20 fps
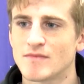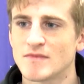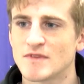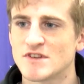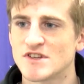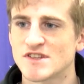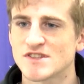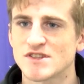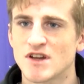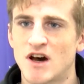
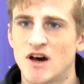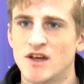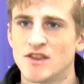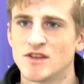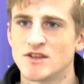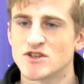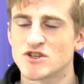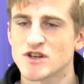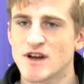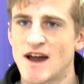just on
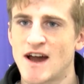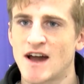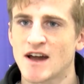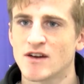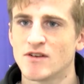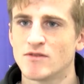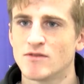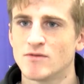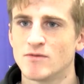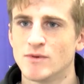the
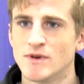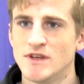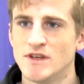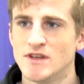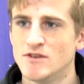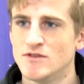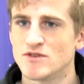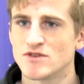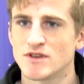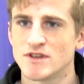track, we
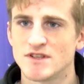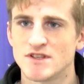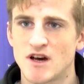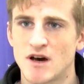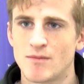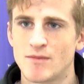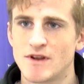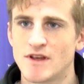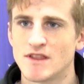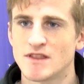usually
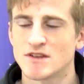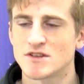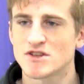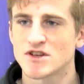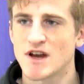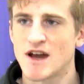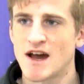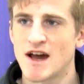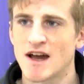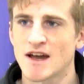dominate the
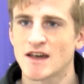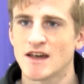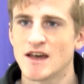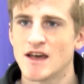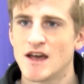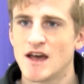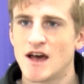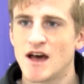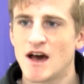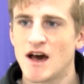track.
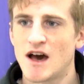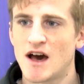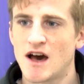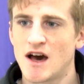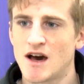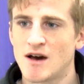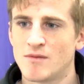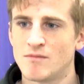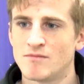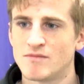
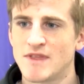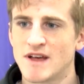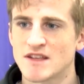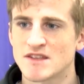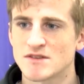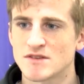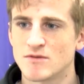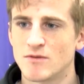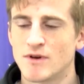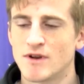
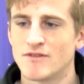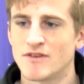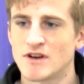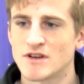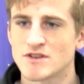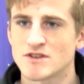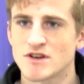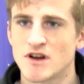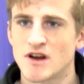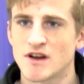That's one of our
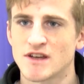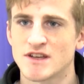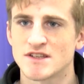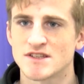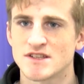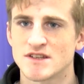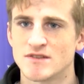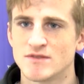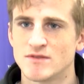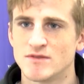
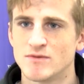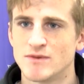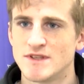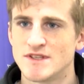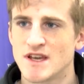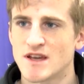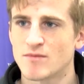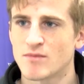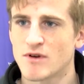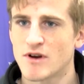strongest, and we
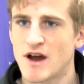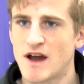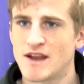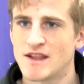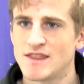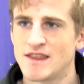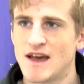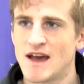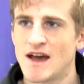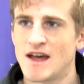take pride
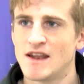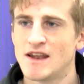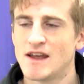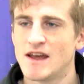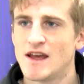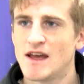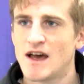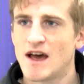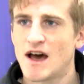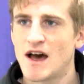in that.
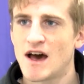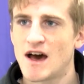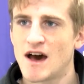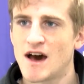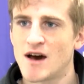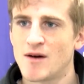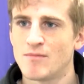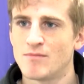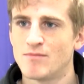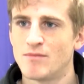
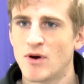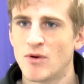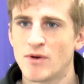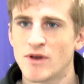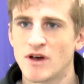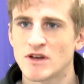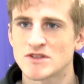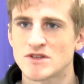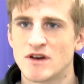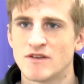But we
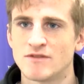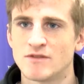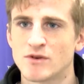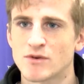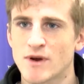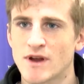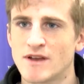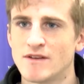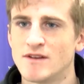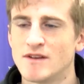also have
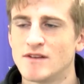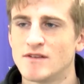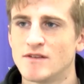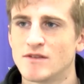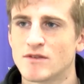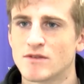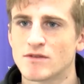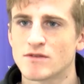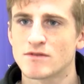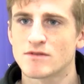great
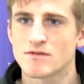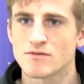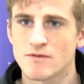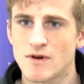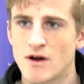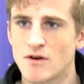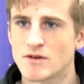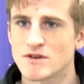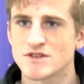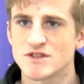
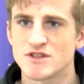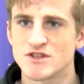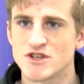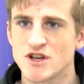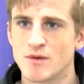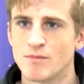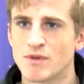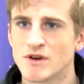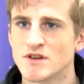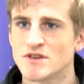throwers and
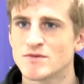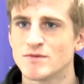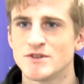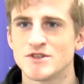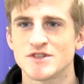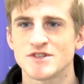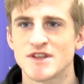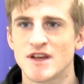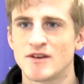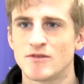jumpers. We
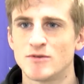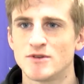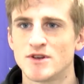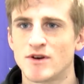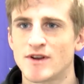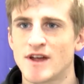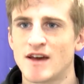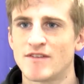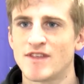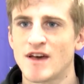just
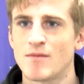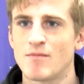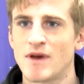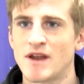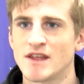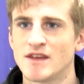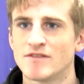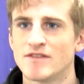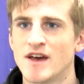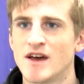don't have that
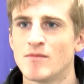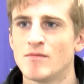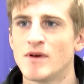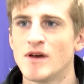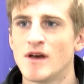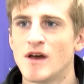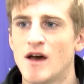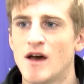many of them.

************

ASSIGNED TASK
Nothing but the listing, copied exactly and stripped of its images, should appear in the response.

TASK ANSWER
20 fps
just on
the
track, we
usually
dominate the
track.
That's one of our
strongest, and we
take pride
in that.
But we
also have
great
throwers and
jumpers. We
just
don't have that
many of them.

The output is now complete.